What is being asked —
Before copying, set the pictures aside; then repeat every line below verbatim.

Working data —

◆ ◆ ◆

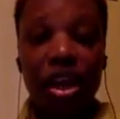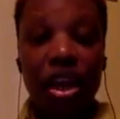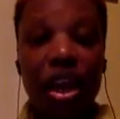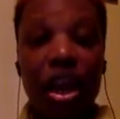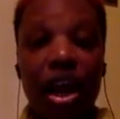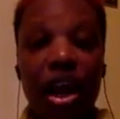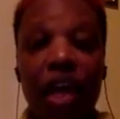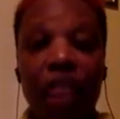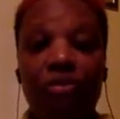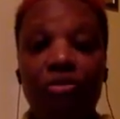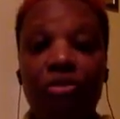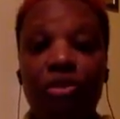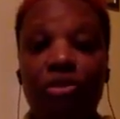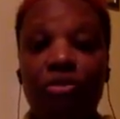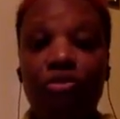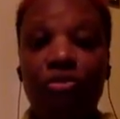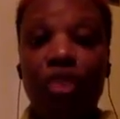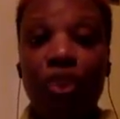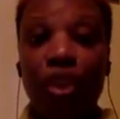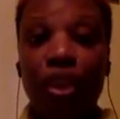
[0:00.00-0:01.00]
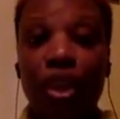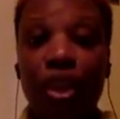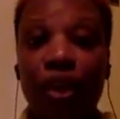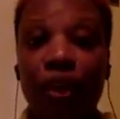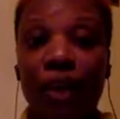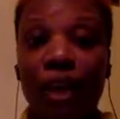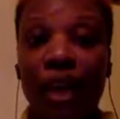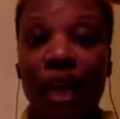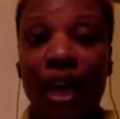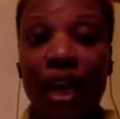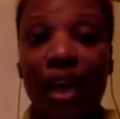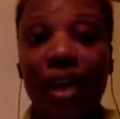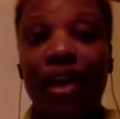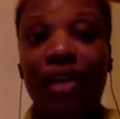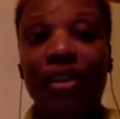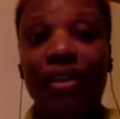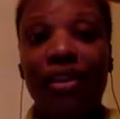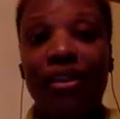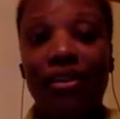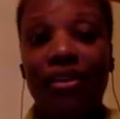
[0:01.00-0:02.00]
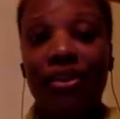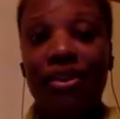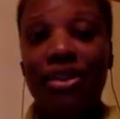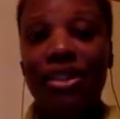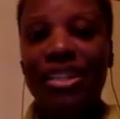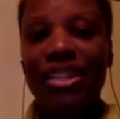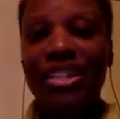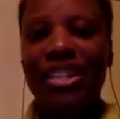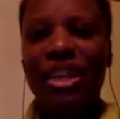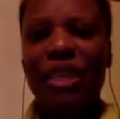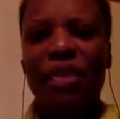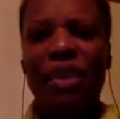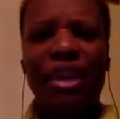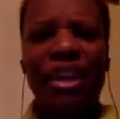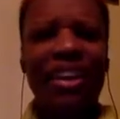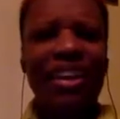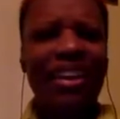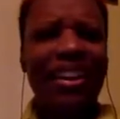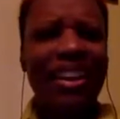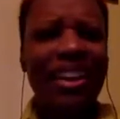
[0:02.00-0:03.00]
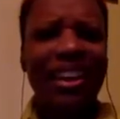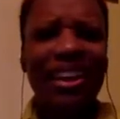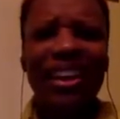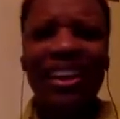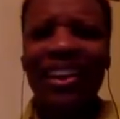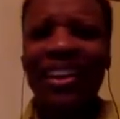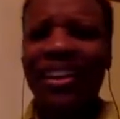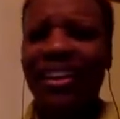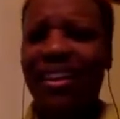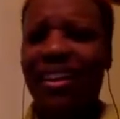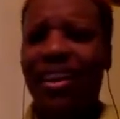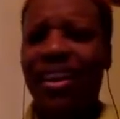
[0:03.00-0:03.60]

and we run and we hide and all those things and we get cane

◆ ◆ ◆

Answer for this exercise —
[0:00.00-0:01.00]
[0:01.00-0:02.00]
[0:02.00-0:03.00]
[0:03.00-0:03.60]

and we run and we hide and all those things and we get cane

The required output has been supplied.